In Phase 3 and some Phase 2 trials, patients are randomly assigned to different groups to receive different treatments. For example, one group may receive a new treatment, the other group may receive a standard treatment. In another example, patients may be randomized to receive a dose or treatment schedule that is being compared to another dose or treatment schedule. A computer is used to assign a person to a group, balancing the distribution of genders, ages or other factors between the two groups to keep them as evenly balanced as possible. This process is called randomization and it is used to help eliminate bias, which can affect the results of the study. Randomly assigning people to treatment groups help the study be more accurate.

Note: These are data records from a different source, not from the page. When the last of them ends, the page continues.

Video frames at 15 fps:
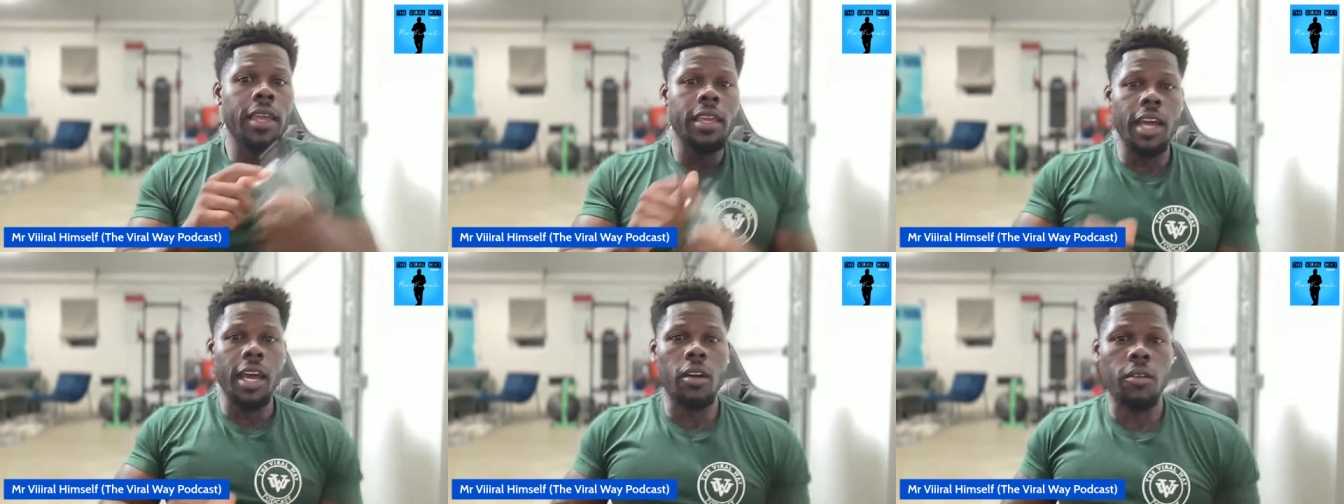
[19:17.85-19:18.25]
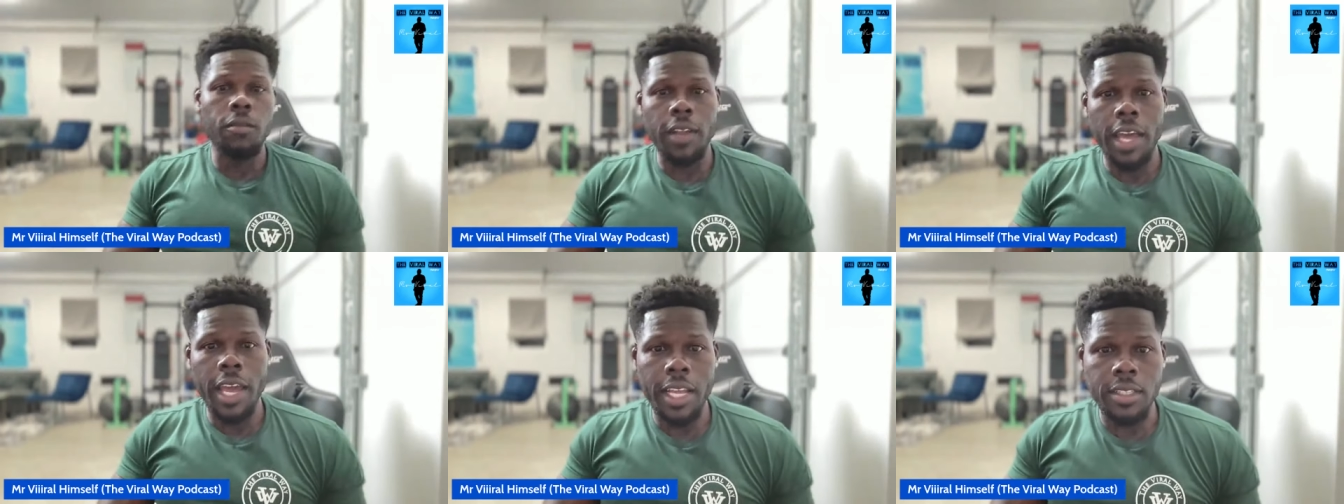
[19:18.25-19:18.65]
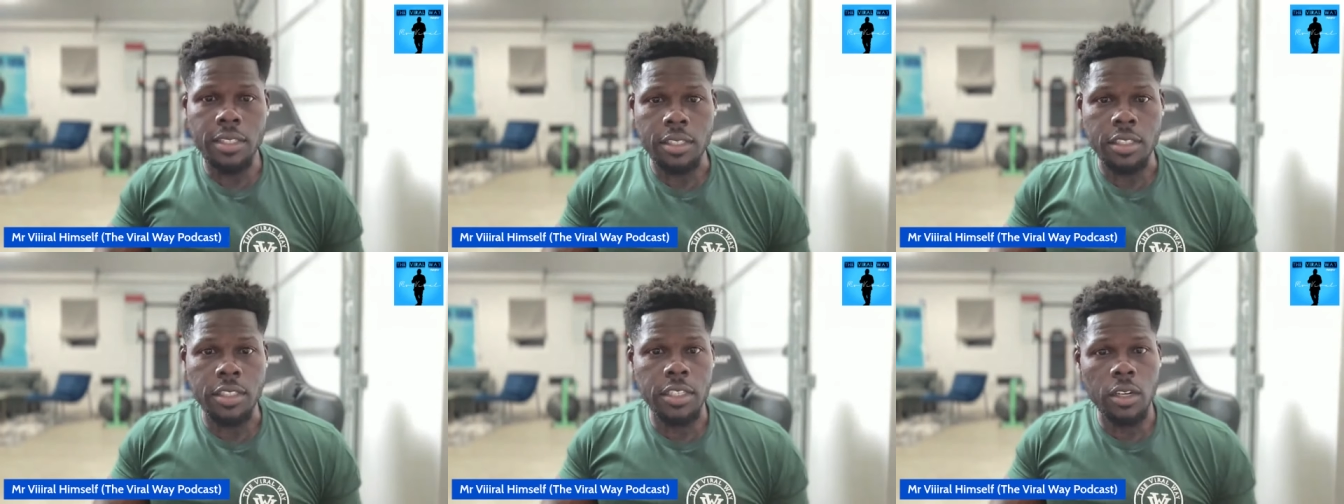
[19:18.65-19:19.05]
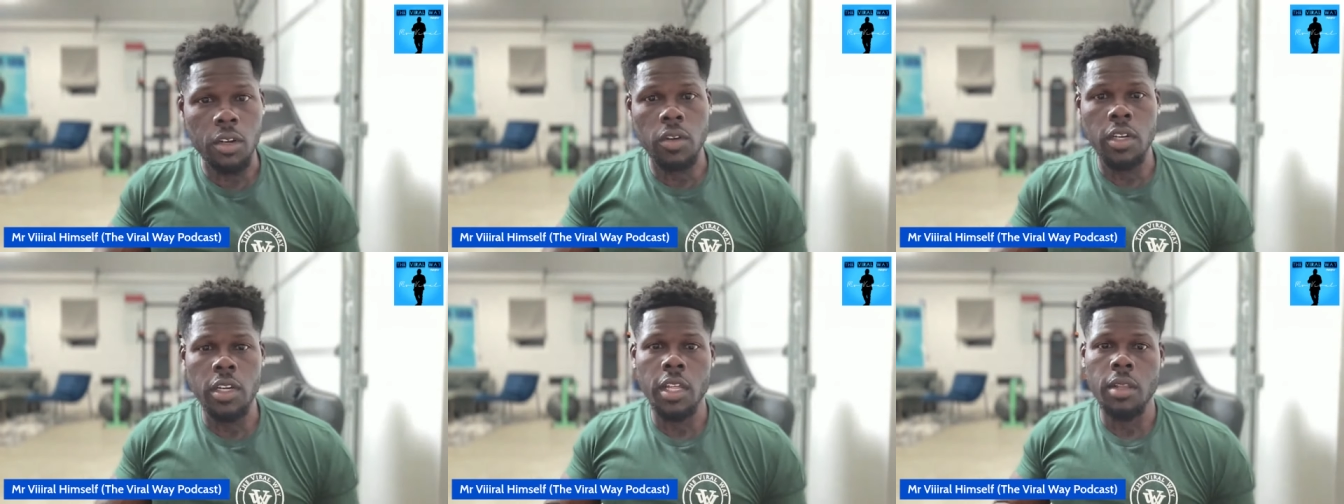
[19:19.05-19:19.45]
he got on Vlad to shit
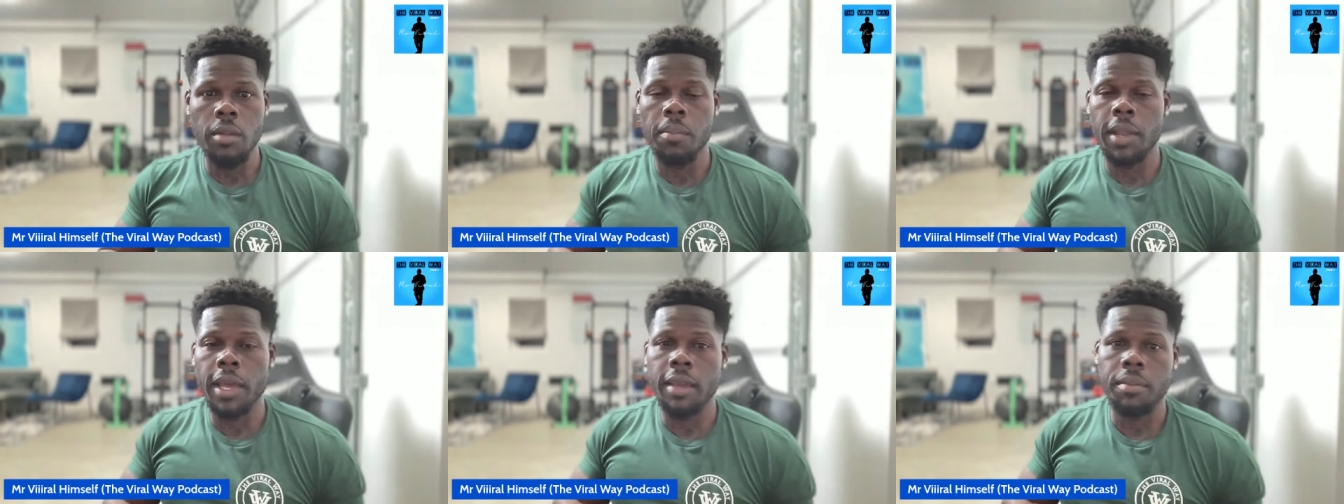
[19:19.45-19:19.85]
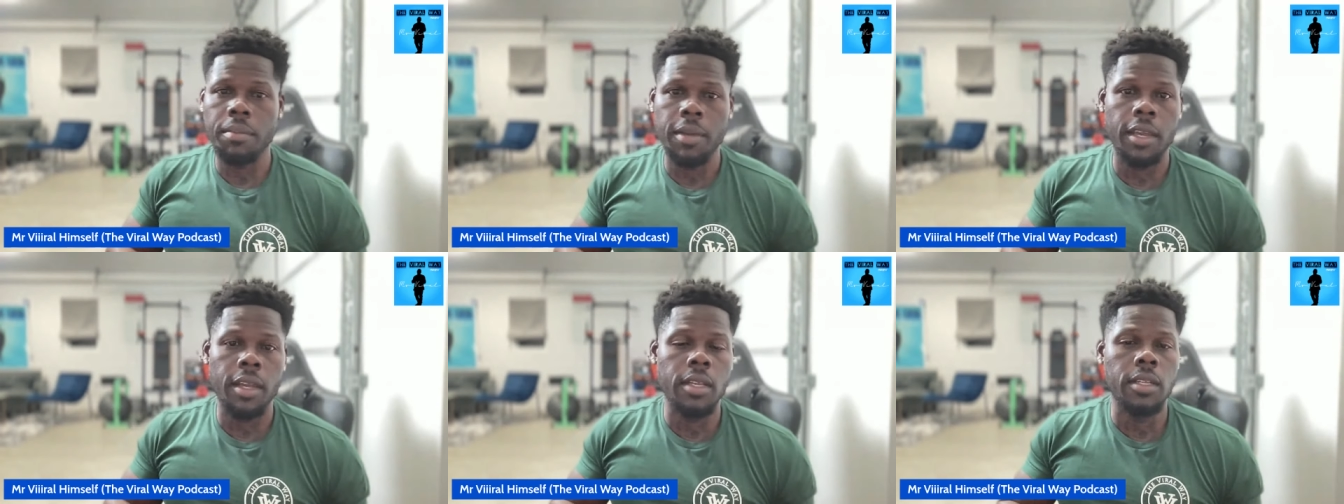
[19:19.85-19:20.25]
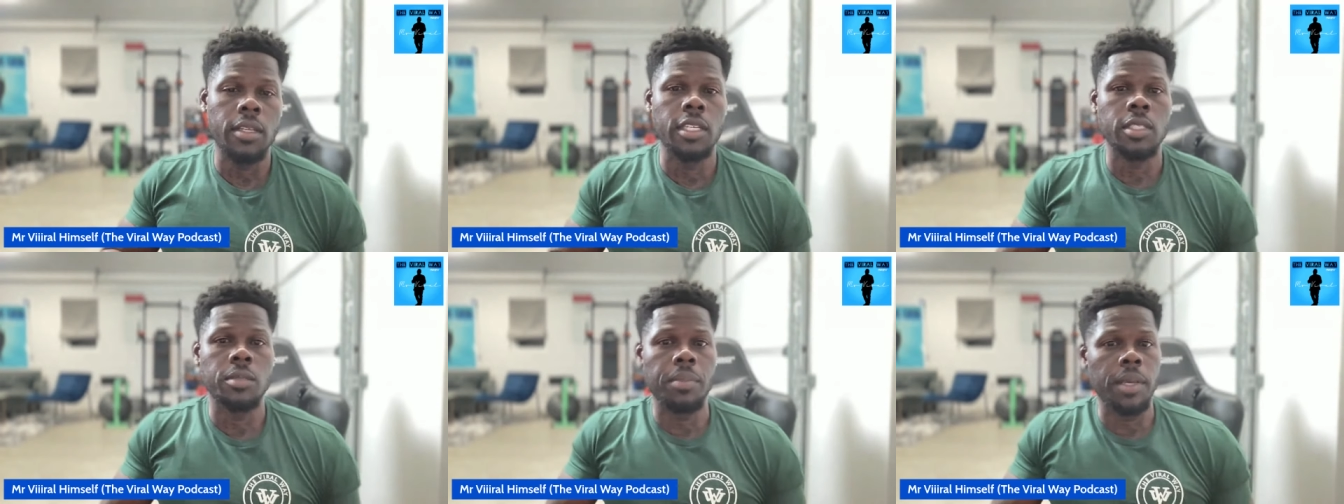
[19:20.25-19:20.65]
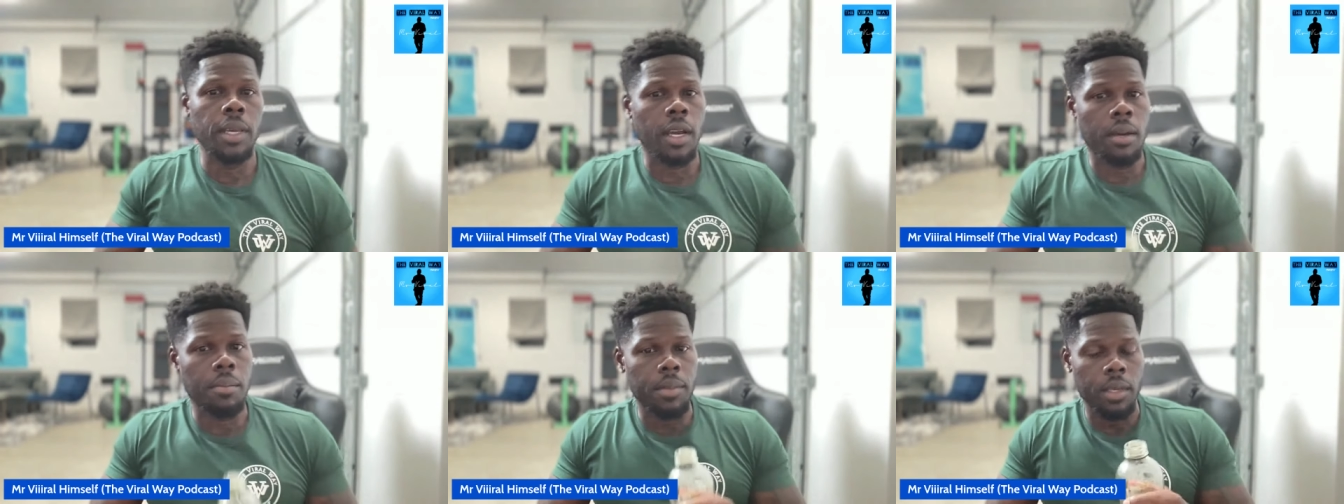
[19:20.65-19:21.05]
on another black man is
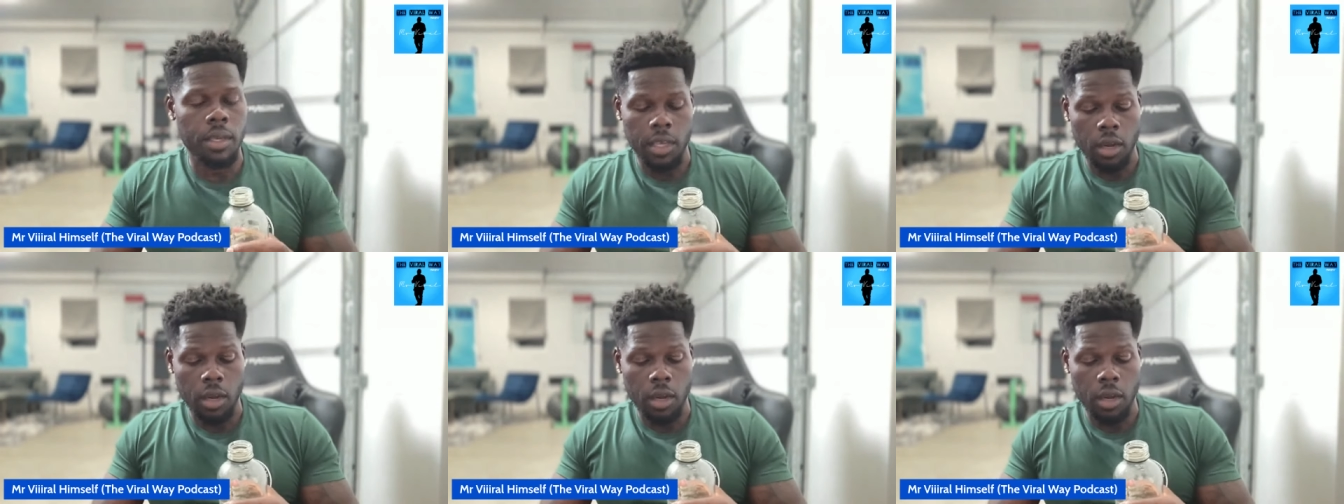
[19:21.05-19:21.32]
beyond me.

“Blinding” a trial is an additional step to help eliminate bias and preserve the accuracy of the study. In a single-blind trial, the participant does not know what group they are in, or the treatment given until the trial is over. In a double-blind trial, neither the participant nor the researcher knows this information (although it is being tracked through a central monitoring system for evaluation of the study results).
Throughout the trial, researchers collect the data and compare the treatments of both groups to see whether one treatment is more effective or has fewer or more side effects than the other.
Why would you choose a clinical trial?
Clinical trial participants are volunteers who decide a study is the right course of action for them. There are clinical trials available for all stages of cancer and by participating you are taking an active role in your own health and helping to advance cancer research. Many clinical trials are designed to be the first treatment a patient receives after their cancer diagnosis. These trials, for example, test a new treatment in addition to the current standard of care treatments. You may also choose to be a part of a clinical trial if there is not a standard treatment available for your type of cancer, or if the standard treatment may be less effective or has severe side effects. A clinical trial may be an option if you have tried all the treatments available but have not had success.
Choosing to participate in a trial is a personal decision. Talk with your physician and family if you are considering a clinical trial.
Clinical trials at Earle A. Chiles Research Institute
At Earle A. Chiles Research Institute, a division of Providence Cancer Institute of Oregon, we conduct a range of investigational and combinatorial clinical studies, focused on:
• Adoptive cellular therapy, a type of immune therapy for people with cancers of the blood, kidney and epithelial tissues lining the pancreas, stomach and other organs
• Cancer genome sequencing for precision treatment and personalized care
• Other new types of immunotherapies for different cancers
• Combining immunotherapy with radiation, surgery and other therapies
• New targeted therapies, designed to specifically treat cancers with certain mutations in the DNA of the cancers that may make them more sensitive to new treatments
• Side-effects of chemotherapy, radiation, or surgery, and how to improve quality of life for cancer patients and survivors
Our researchers and physicians work together to bring new, effective and safe cancer treatments directly from our onsite lab to our patients. At any given time, we have over 400 clinical trials in progress, including ones initiated by our own researchers. We have broadened opportunities for our patients by participating in cooperative trials with researchers and organizations outside of Providence.